→ **TASK OBJECTIVE**: Without including any images, set down the records below exactly.

Records excerpted from a collection
▬▬▬

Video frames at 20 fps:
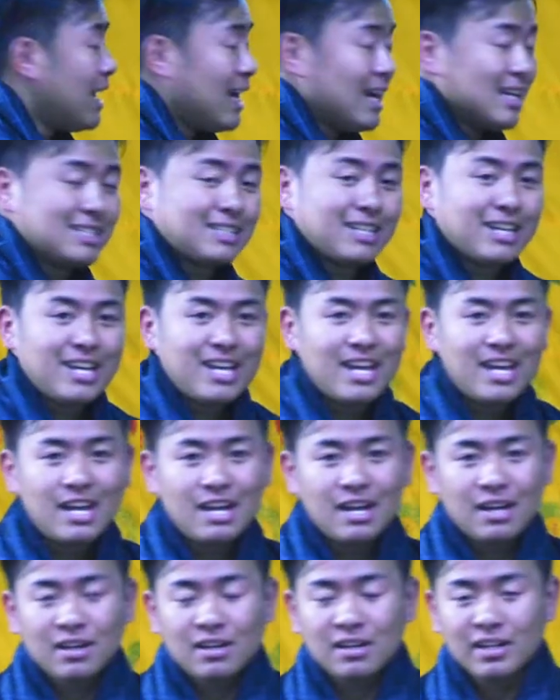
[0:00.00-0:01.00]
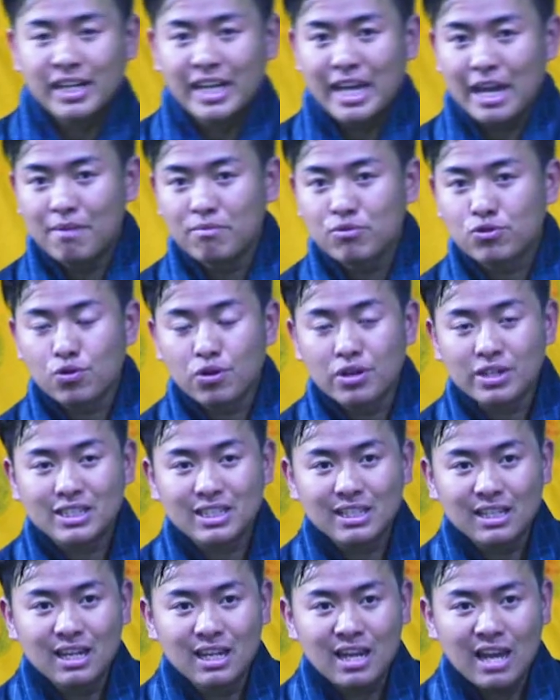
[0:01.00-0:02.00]
As the year came towards
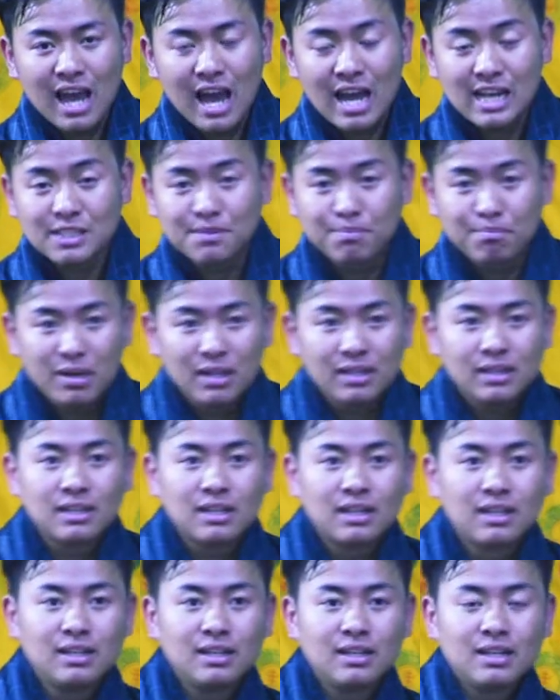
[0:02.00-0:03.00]
the last month,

▬▬▬

→ **RESPONSE BELOW**:
Video frames at 20 fps:
[0:00.00-0:01.00]
[0:01.00-0:02.00]
As the year came towards
[0:02.00-0:03.00]
the last month,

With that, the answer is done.